Non-edible varieties use different pigments and binders that produce a more photorealistic look. Some commercial stage bloods contain mineral pigments, gums, and other ingredients borrowed from cosmetics and paint manufacturing. Red ink, for example, gets its color from natural mineral pigments suspended in gum and water. These products look more convincing on camera but aren’t safe to ingest, so productions have to be careful about which type goes where.
Scab and Dried Blood Effects
Liquid blood is only one part of the equation. Special effects artists also need blood that looks like it dried hours ago, clotted into a wound, or formed a scab. These products are fundamentally different from pourable blood. Scab blood typically comes as a thick paste with a tacky texture. You apply it directly to the skin, where it dries to the touch and holds its shape. If the scene calls for a glistening, still-wet wound, a thin layer of petroleum jelly on top restores the shine.

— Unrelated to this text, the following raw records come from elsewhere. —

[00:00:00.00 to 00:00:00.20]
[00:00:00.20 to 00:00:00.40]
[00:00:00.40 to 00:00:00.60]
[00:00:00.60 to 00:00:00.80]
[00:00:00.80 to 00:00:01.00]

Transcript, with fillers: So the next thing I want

Medical simulation uses a similar range of products. Training programs for doctors and nurses create realistic injuries on practice patients using combinations of stage blood, wax, latex, petroleum jelly, tissue paper, charcoal powder, eyeshadow, and the same corn syrup and food coloring found in Halloween recipes. A simulated mouth bleed, for instance, might just be corn syrup and red food coloring applied inside the lip.
The Staining Problem
The biggest practical downside of fake blood is that it stains almost everything it touches. Red food coloring bonds to fabric, skin, and porous surfaces, and corn syrup leaves a sticky residue that attracts dirt. This is a constant headache for costume departments, haunted house operators, and anyone who has ever worn fake blood to a Halloween party and spent the next week with pink-tinged skin.

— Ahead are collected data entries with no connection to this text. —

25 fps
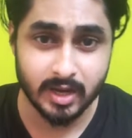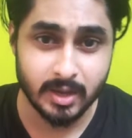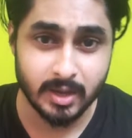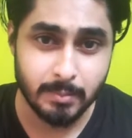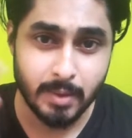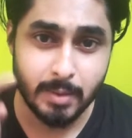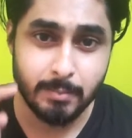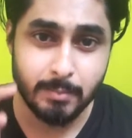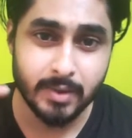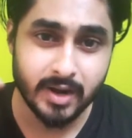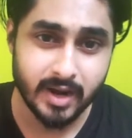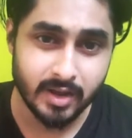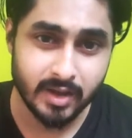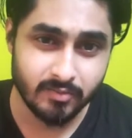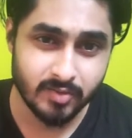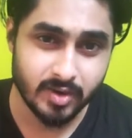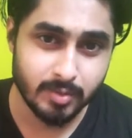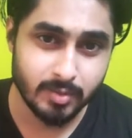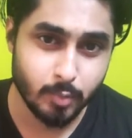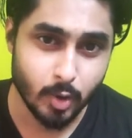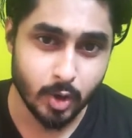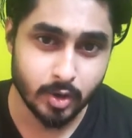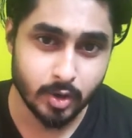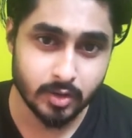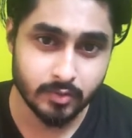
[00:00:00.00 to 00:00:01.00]
remember
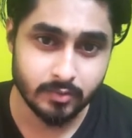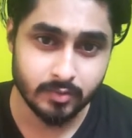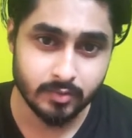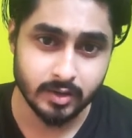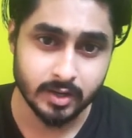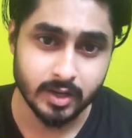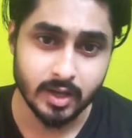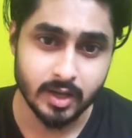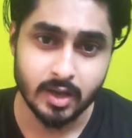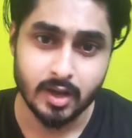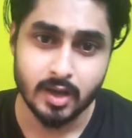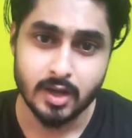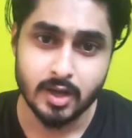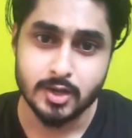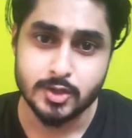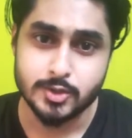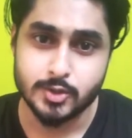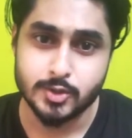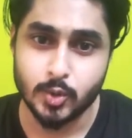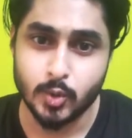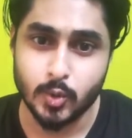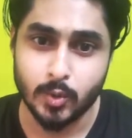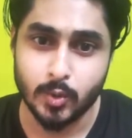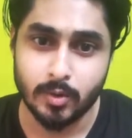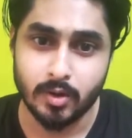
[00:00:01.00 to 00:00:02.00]
every point of it.
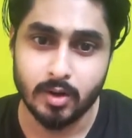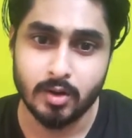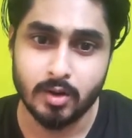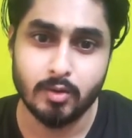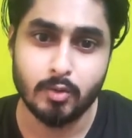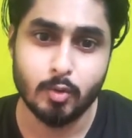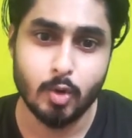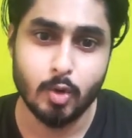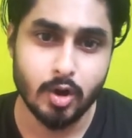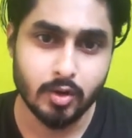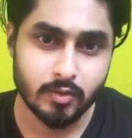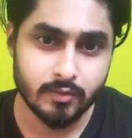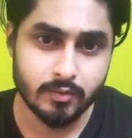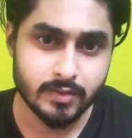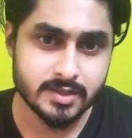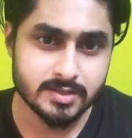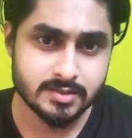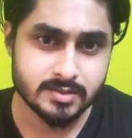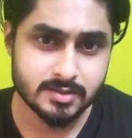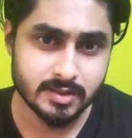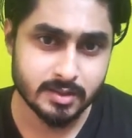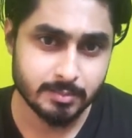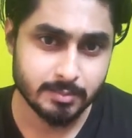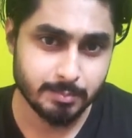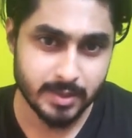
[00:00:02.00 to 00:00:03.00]
So
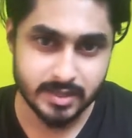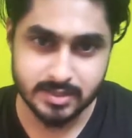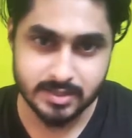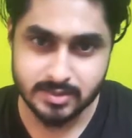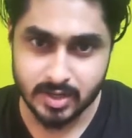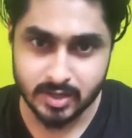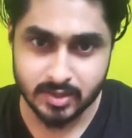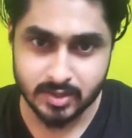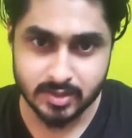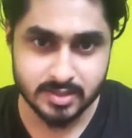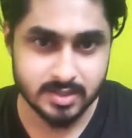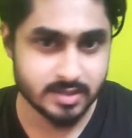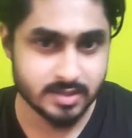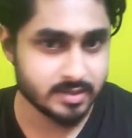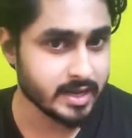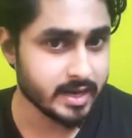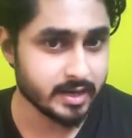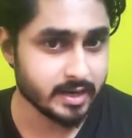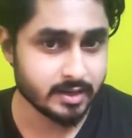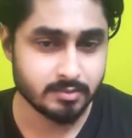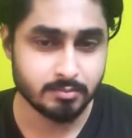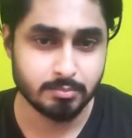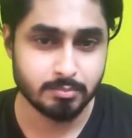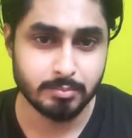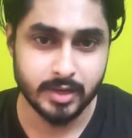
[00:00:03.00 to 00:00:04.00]
always the best strategy
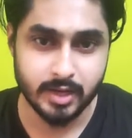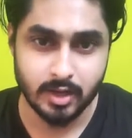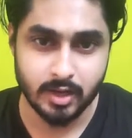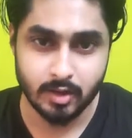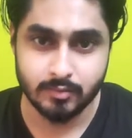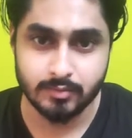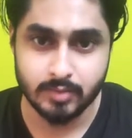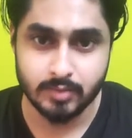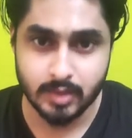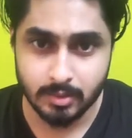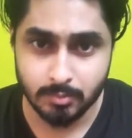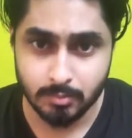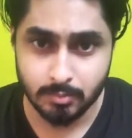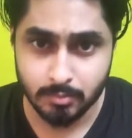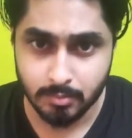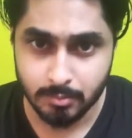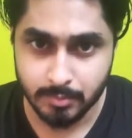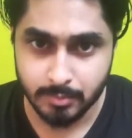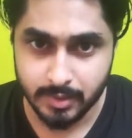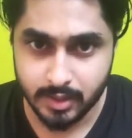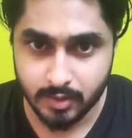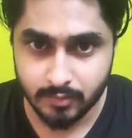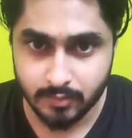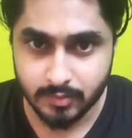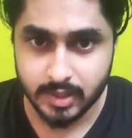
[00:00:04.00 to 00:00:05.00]
that many of
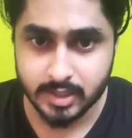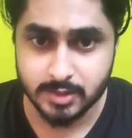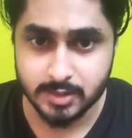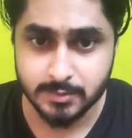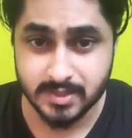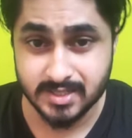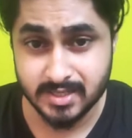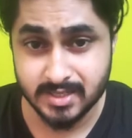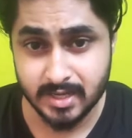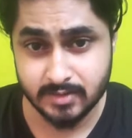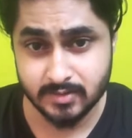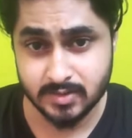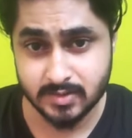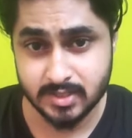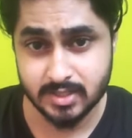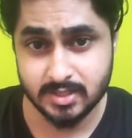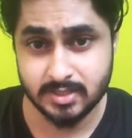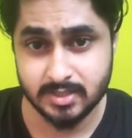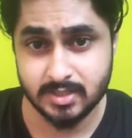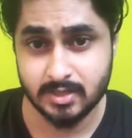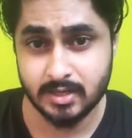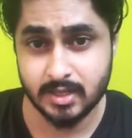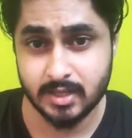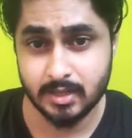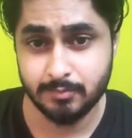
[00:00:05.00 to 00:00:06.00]
the experts have
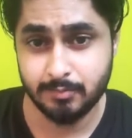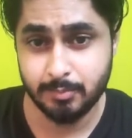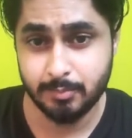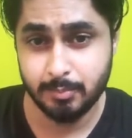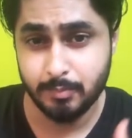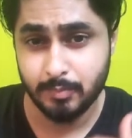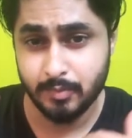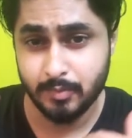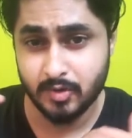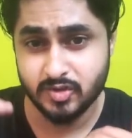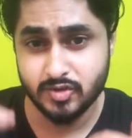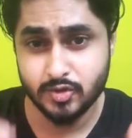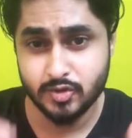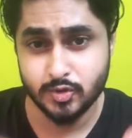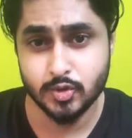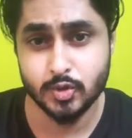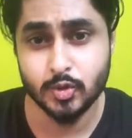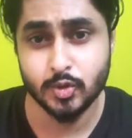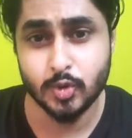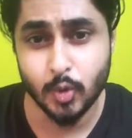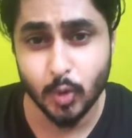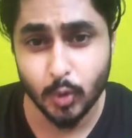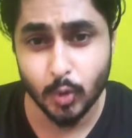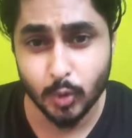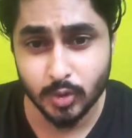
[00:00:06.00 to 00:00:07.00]
suggested, that first you
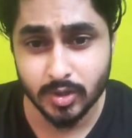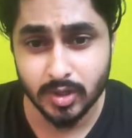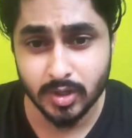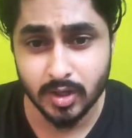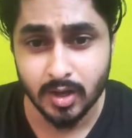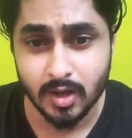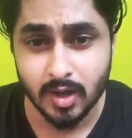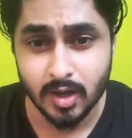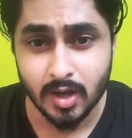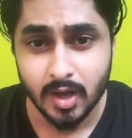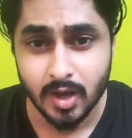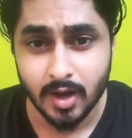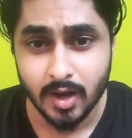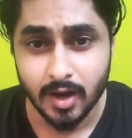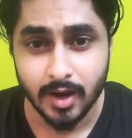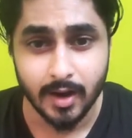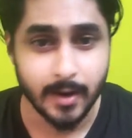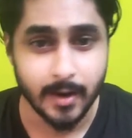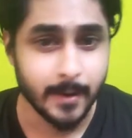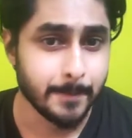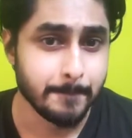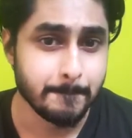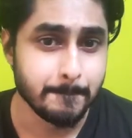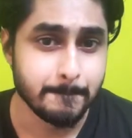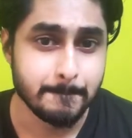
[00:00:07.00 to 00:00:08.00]
should go to the
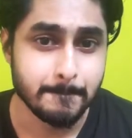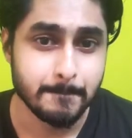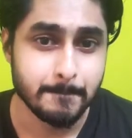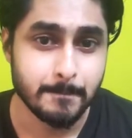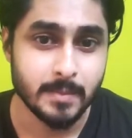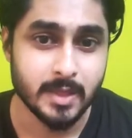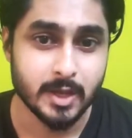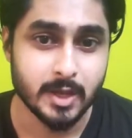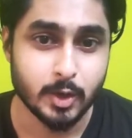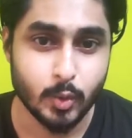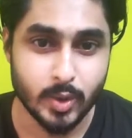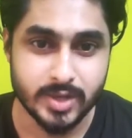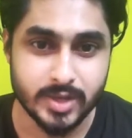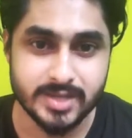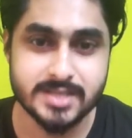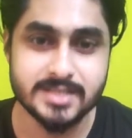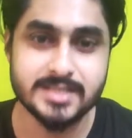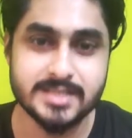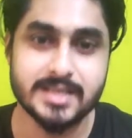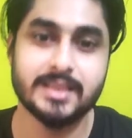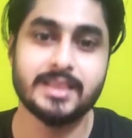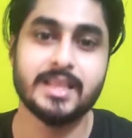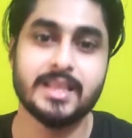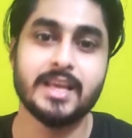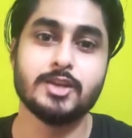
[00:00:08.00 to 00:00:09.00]

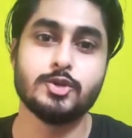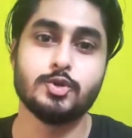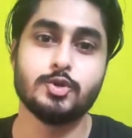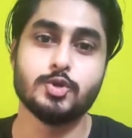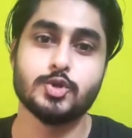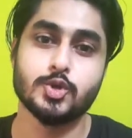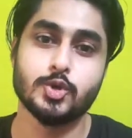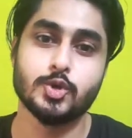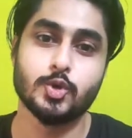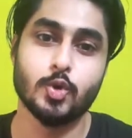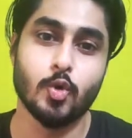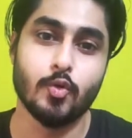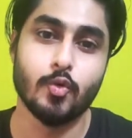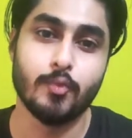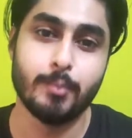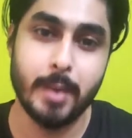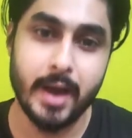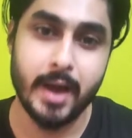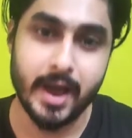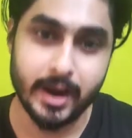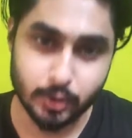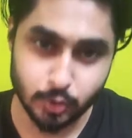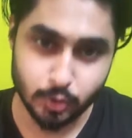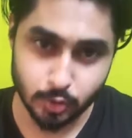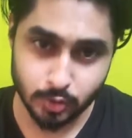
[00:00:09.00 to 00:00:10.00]
questions and then you should go
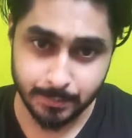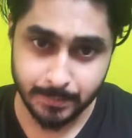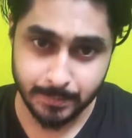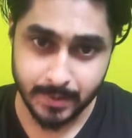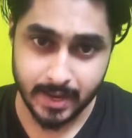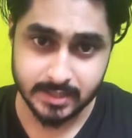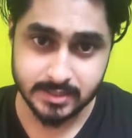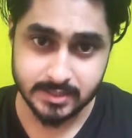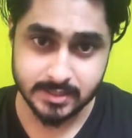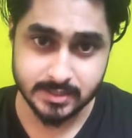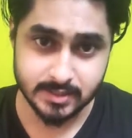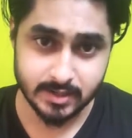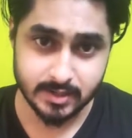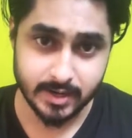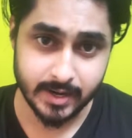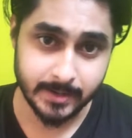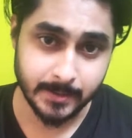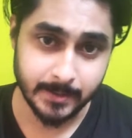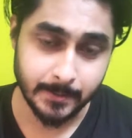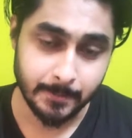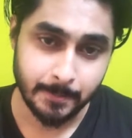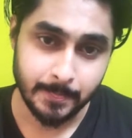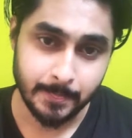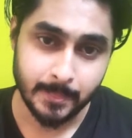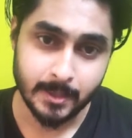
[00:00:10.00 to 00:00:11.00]
back to the passage,
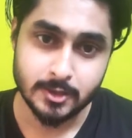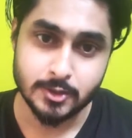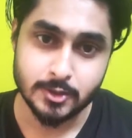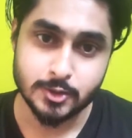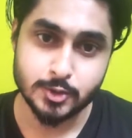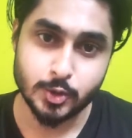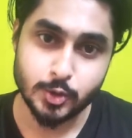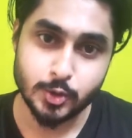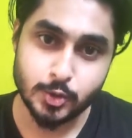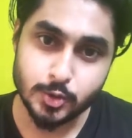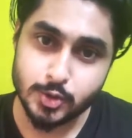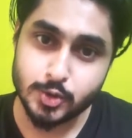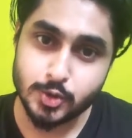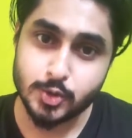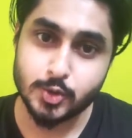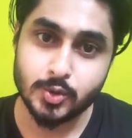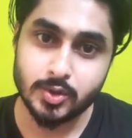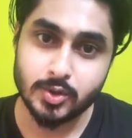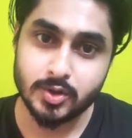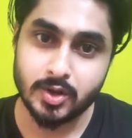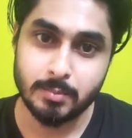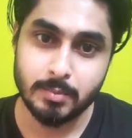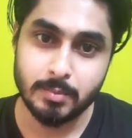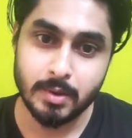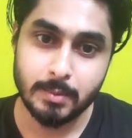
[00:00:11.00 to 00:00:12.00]
right? So you
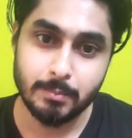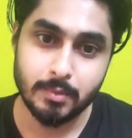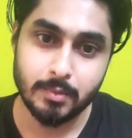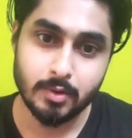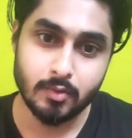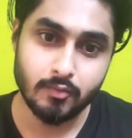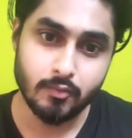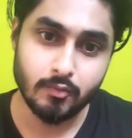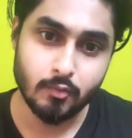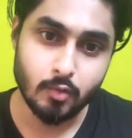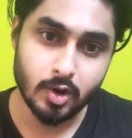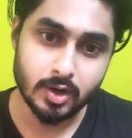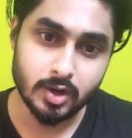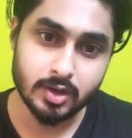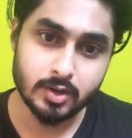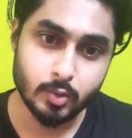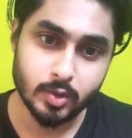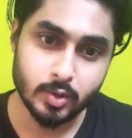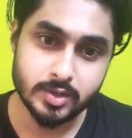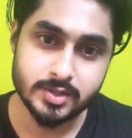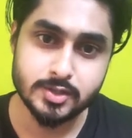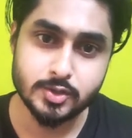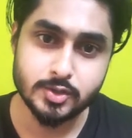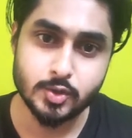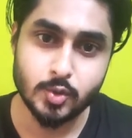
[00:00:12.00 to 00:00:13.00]
should remember what
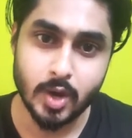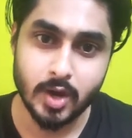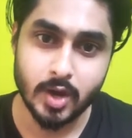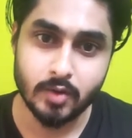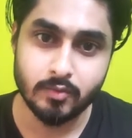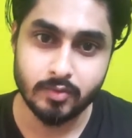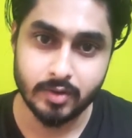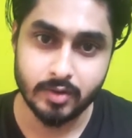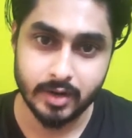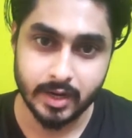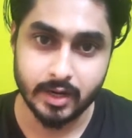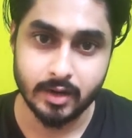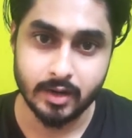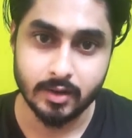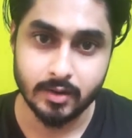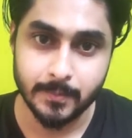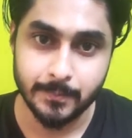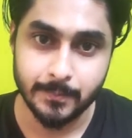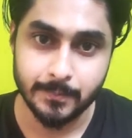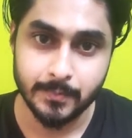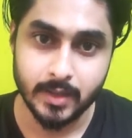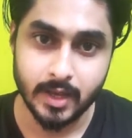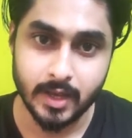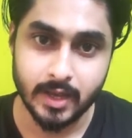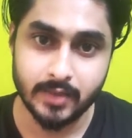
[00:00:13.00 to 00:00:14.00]
questions you have read,
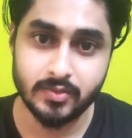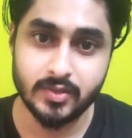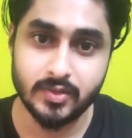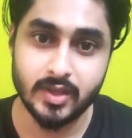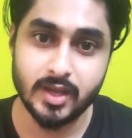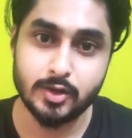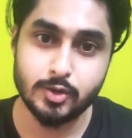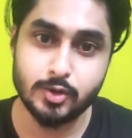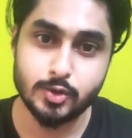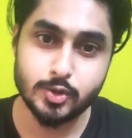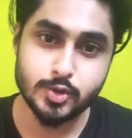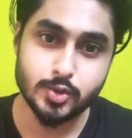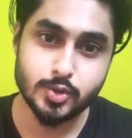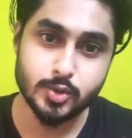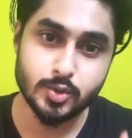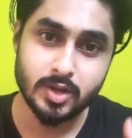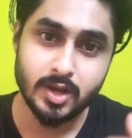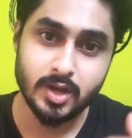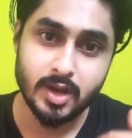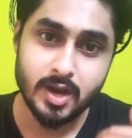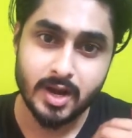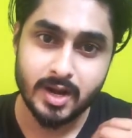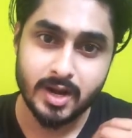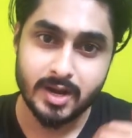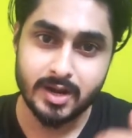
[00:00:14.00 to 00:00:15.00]
and then you
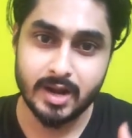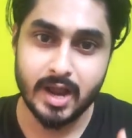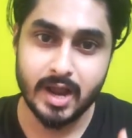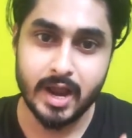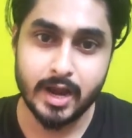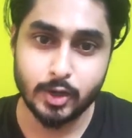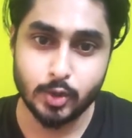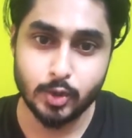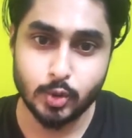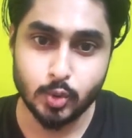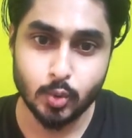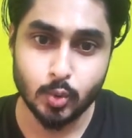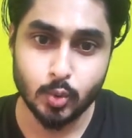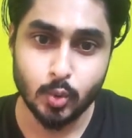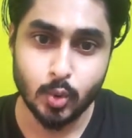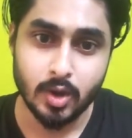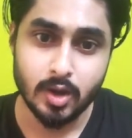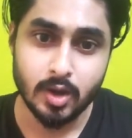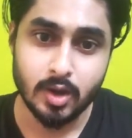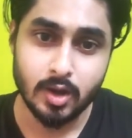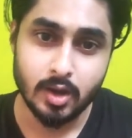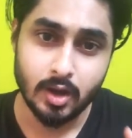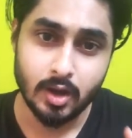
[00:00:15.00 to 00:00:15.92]
should try to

Non-staining recipes do exist, and they work by either replacing red food coloring with washable pigments or by adjusting the base ingredients. Some people have had success using dish soap as a base instead of corn syrup, since the surfactants help pigment wash away more easily. The tradeoff is significant, though: soap-based blood foams when you sweat, looks less realistic, and is a serious eye irritant. For most people, the best approach is using a standard corn syrup recipe and treating stained clothes with cold water and hydrogen peroxide as soon as possible after wear.
Getting the Color Right
Color is where most homemade fake blood falls short. The human eye is remarkably good at detecting “wrong” shades of red, probably because we’ve all seen our own blood enough times to have an intuitive sense of what it should look like. A few adjustments make a noticeable difference:
- Fresh blood: Heavier on red food coloring with just a drop or two of blue. Should look bright but not neon.
- Venous or older blood: More blue and a touch of green to push the color toward a deep, brownish red.
- Dried blood: Cocoa powder mixed into the base adds the brown, oxidized look of blood that’s been exposed to air.
- Volume blood for splatter: Thinner consistency (more water, less cornstarch) so it flows and splatters naturally on impact.
The specific ratio always depends on the brand of food coloring you’re using, since concentrations vary. Start with less coloring than you think you need and build up, checking the color against the inside of your wrist where your skin is thinnest and the contrast is most visible.